**Your task:**
Go through the records below and copy out every line holding "video".

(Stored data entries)
- Opening Delimiter -
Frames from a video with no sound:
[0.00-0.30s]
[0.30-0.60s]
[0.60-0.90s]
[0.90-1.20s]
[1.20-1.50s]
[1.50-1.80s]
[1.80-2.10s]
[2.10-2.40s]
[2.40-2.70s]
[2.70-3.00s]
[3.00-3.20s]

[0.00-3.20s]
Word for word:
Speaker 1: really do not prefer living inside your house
- Closing Delimiter -
- Opening Delimiter -
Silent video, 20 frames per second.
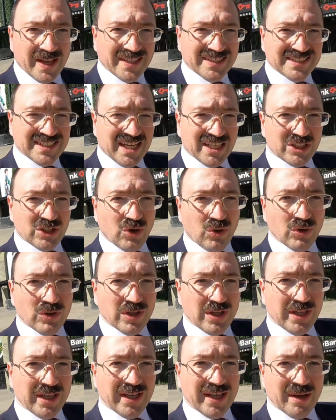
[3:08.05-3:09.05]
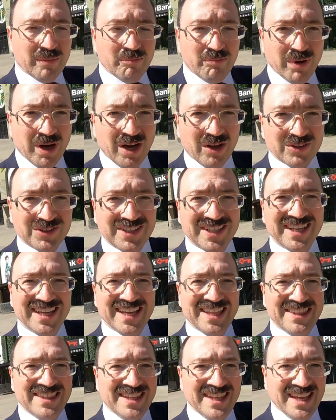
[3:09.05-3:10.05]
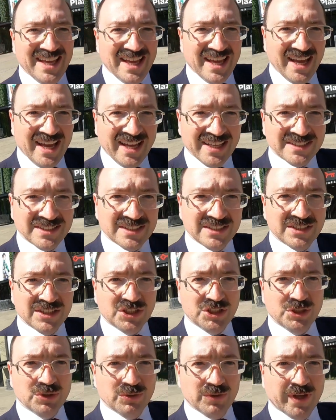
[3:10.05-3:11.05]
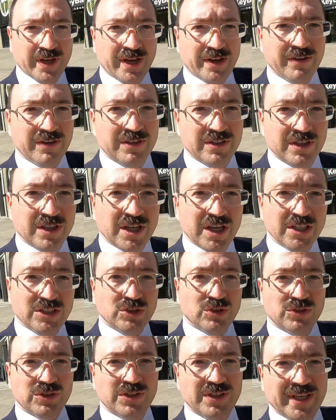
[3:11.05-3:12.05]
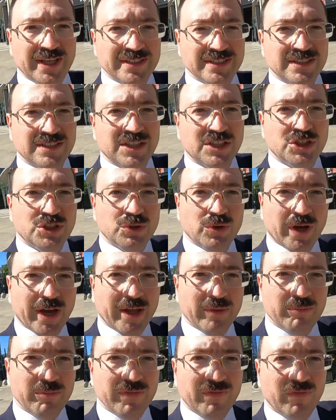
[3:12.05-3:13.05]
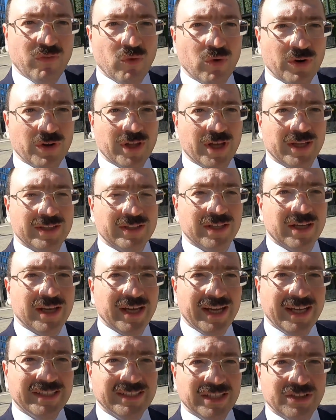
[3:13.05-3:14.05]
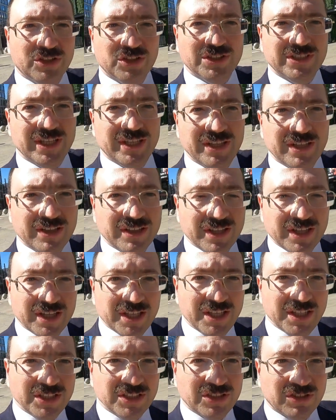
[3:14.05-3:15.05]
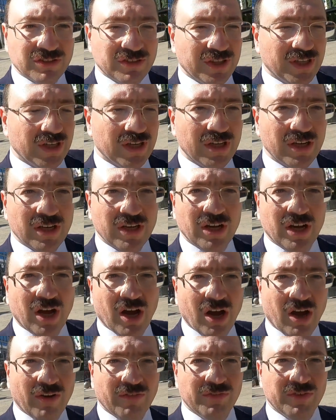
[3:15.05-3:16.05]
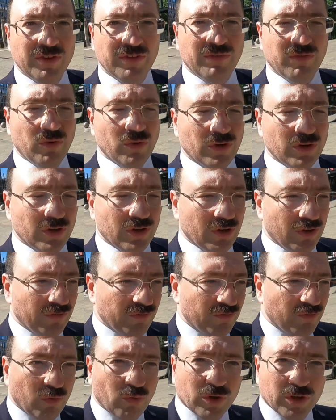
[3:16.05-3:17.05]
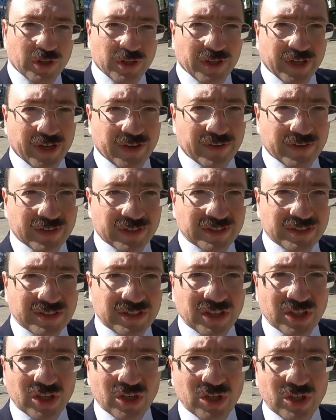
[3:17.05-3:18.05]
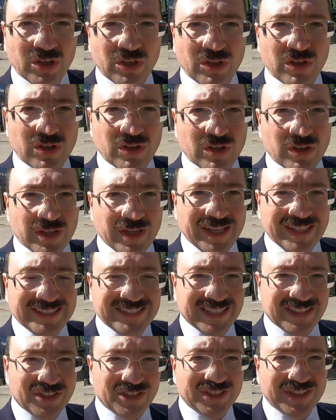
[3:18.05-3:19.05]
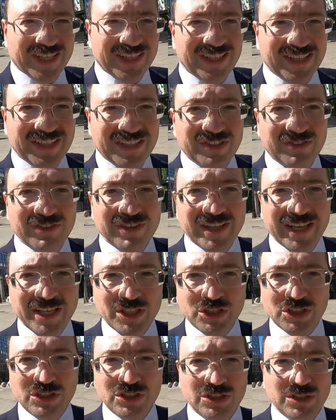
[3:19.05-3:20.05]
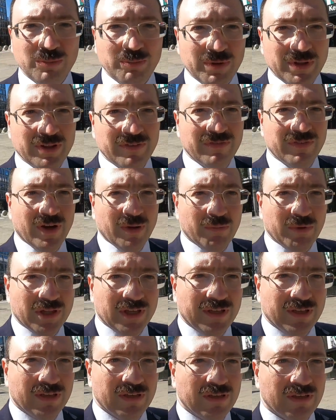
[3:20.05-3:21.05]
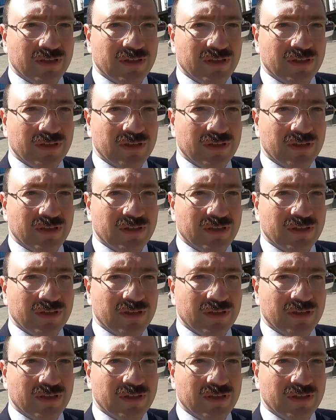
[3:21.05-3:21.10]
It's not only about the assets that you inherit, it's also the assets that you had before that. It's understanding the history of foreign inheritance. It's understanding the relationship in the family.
- Closing Delimiter -
- Opening Delimiter -
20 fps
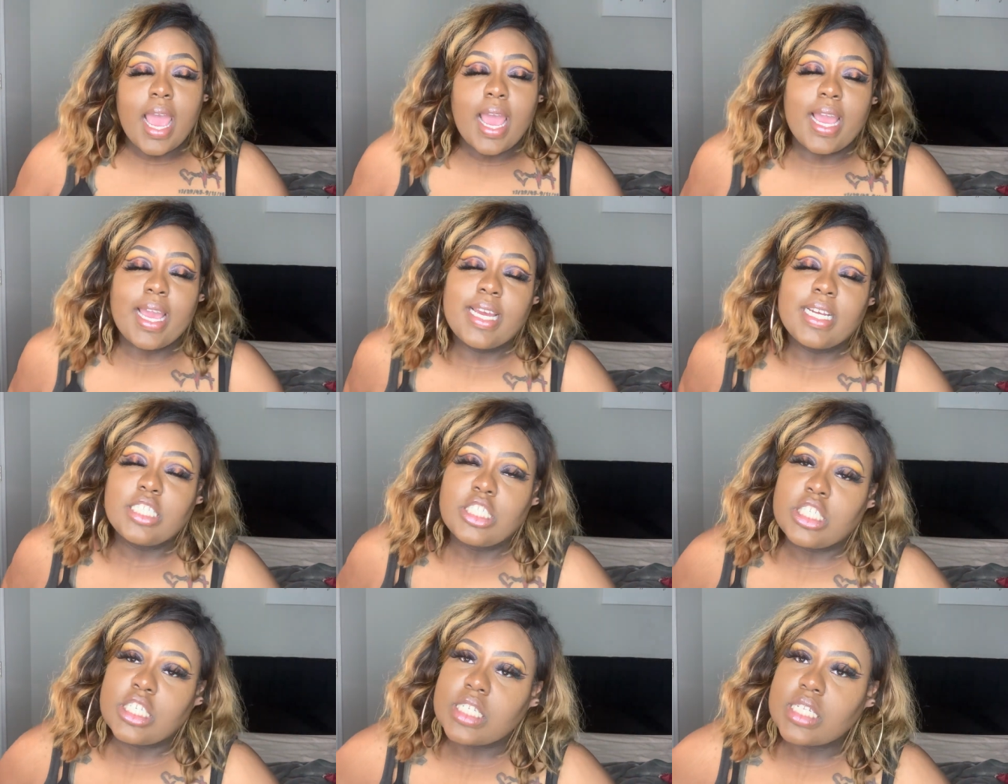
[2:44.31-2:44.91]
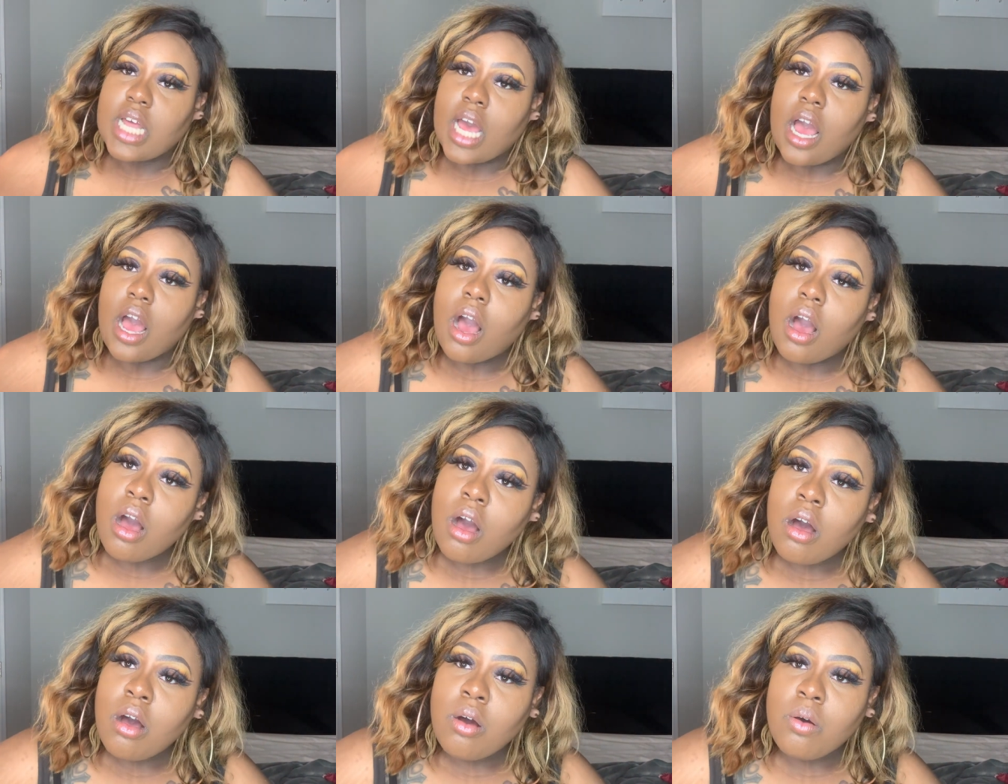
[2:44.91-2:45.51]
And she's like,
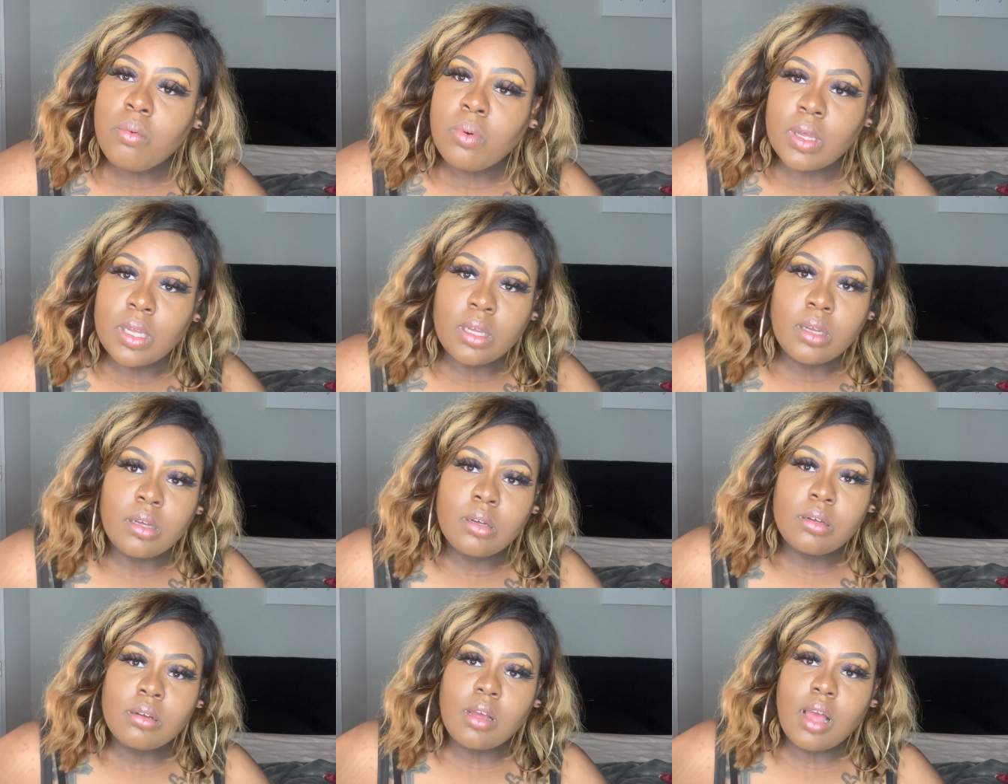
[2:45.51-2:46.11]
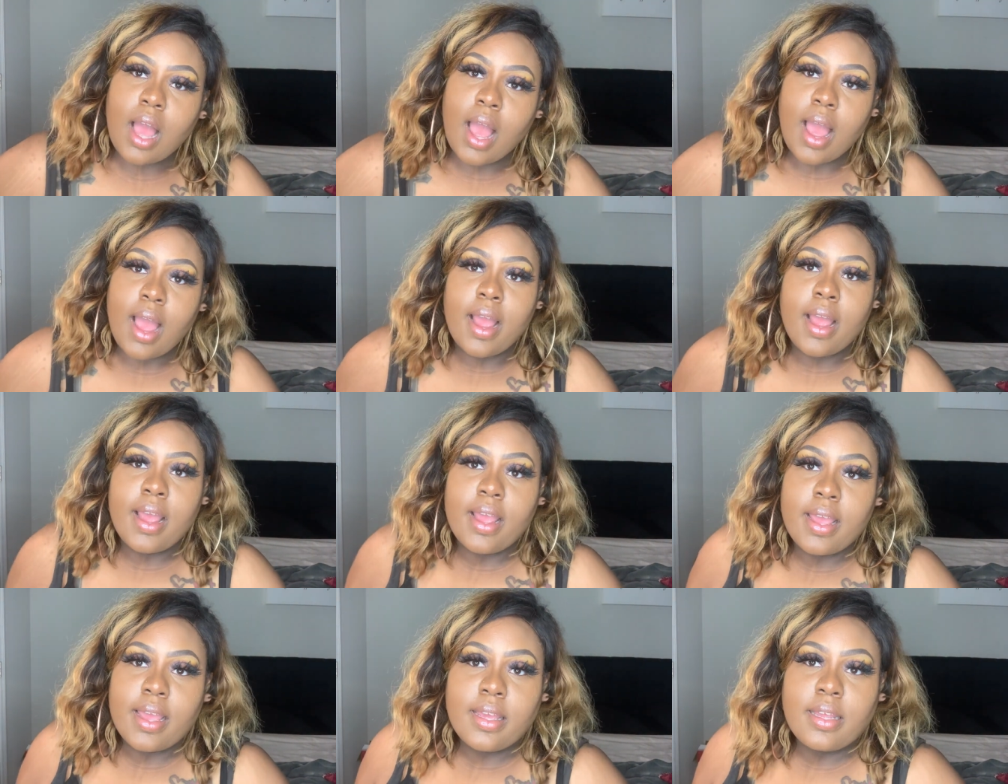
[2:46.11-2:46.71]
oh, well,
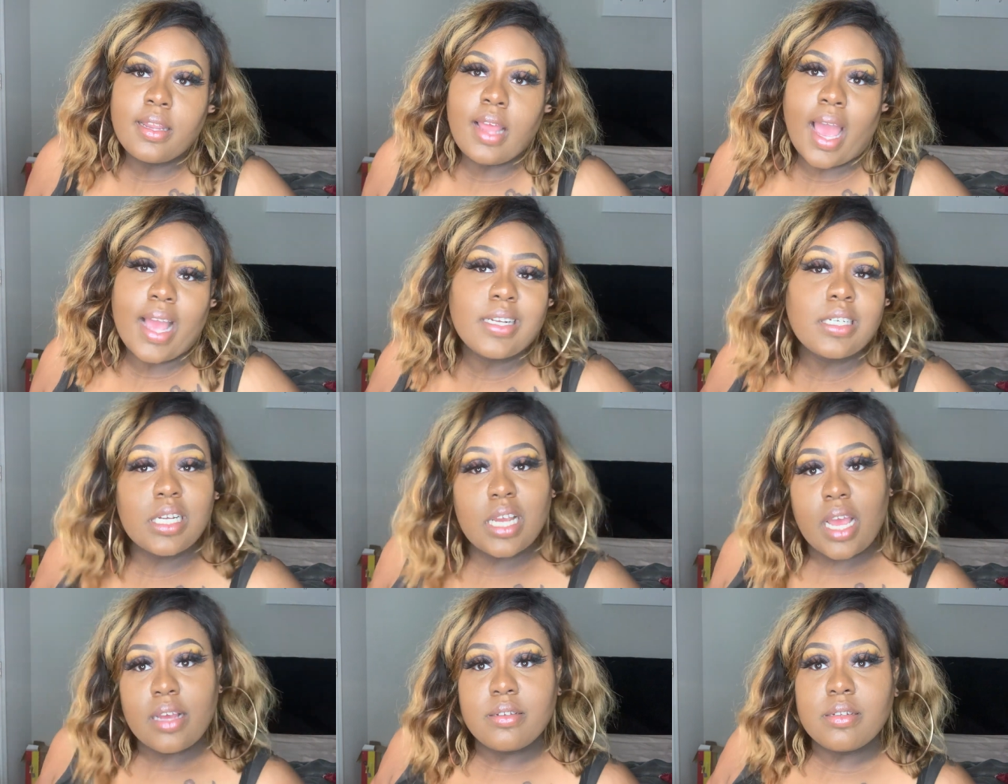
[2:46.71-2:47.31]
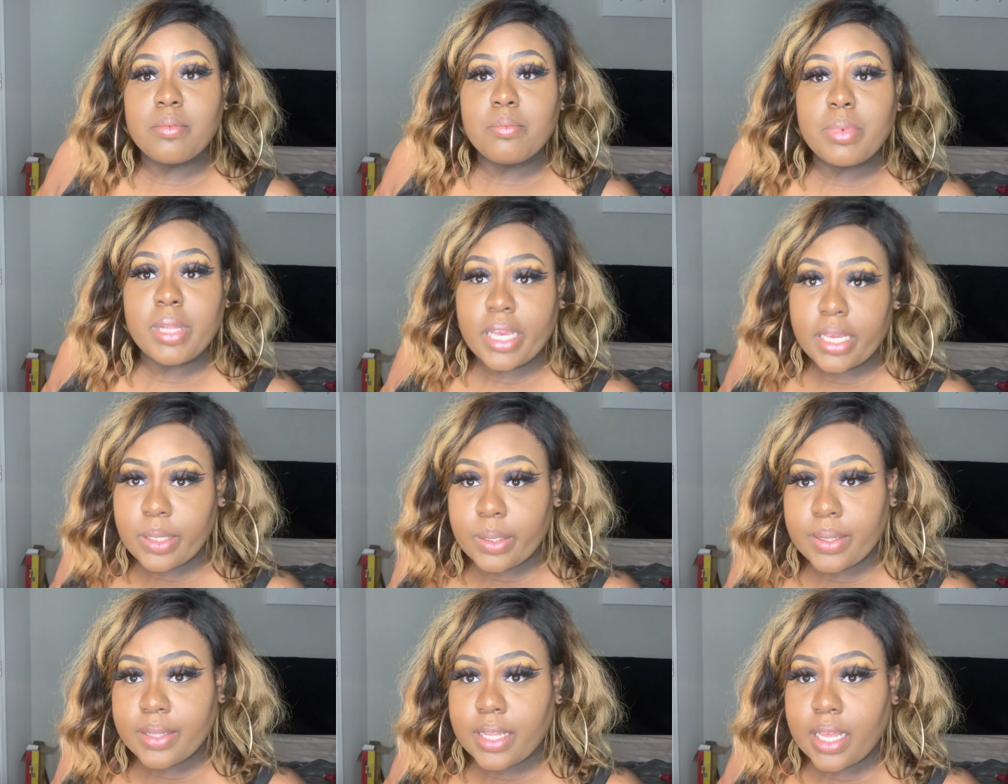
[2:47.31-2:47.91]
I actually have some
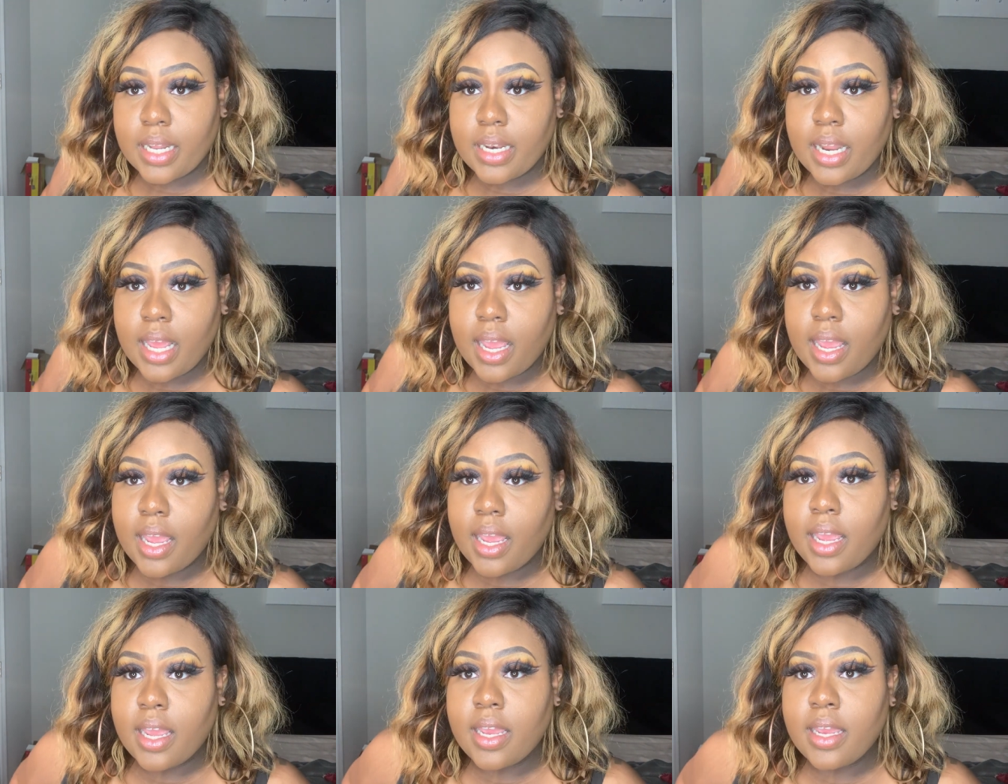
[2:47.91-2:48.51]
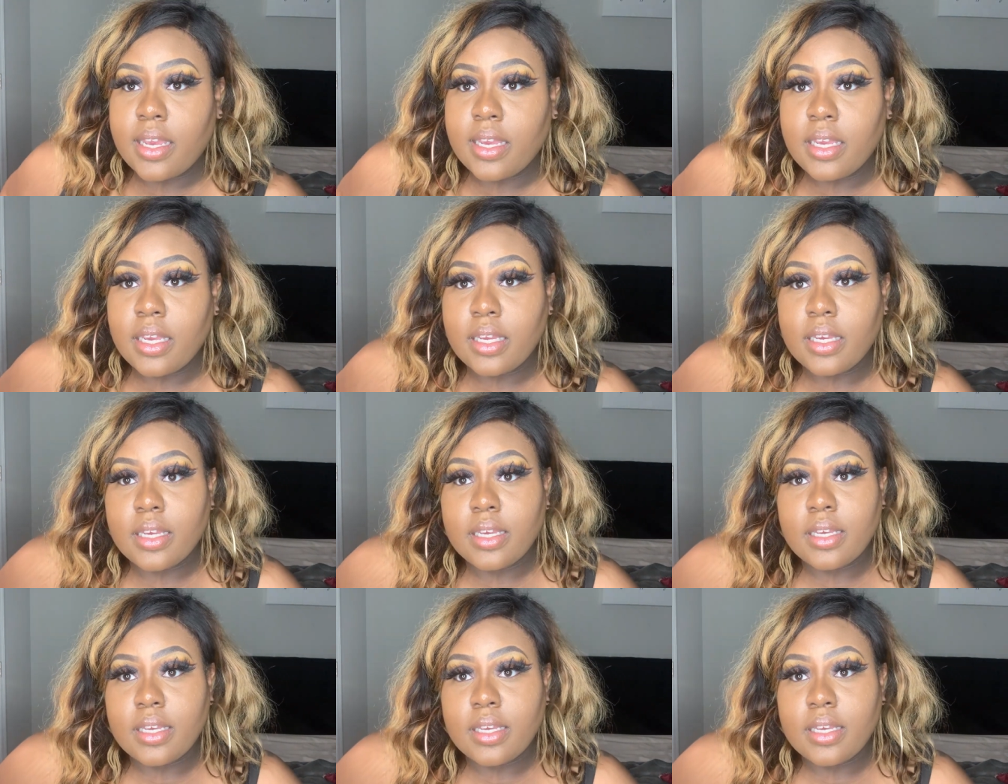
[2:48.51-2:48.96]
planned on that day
- Closing Delimiter -
**Your response:**
Frames from a video with no sound:
Silent video, 20 frames per second.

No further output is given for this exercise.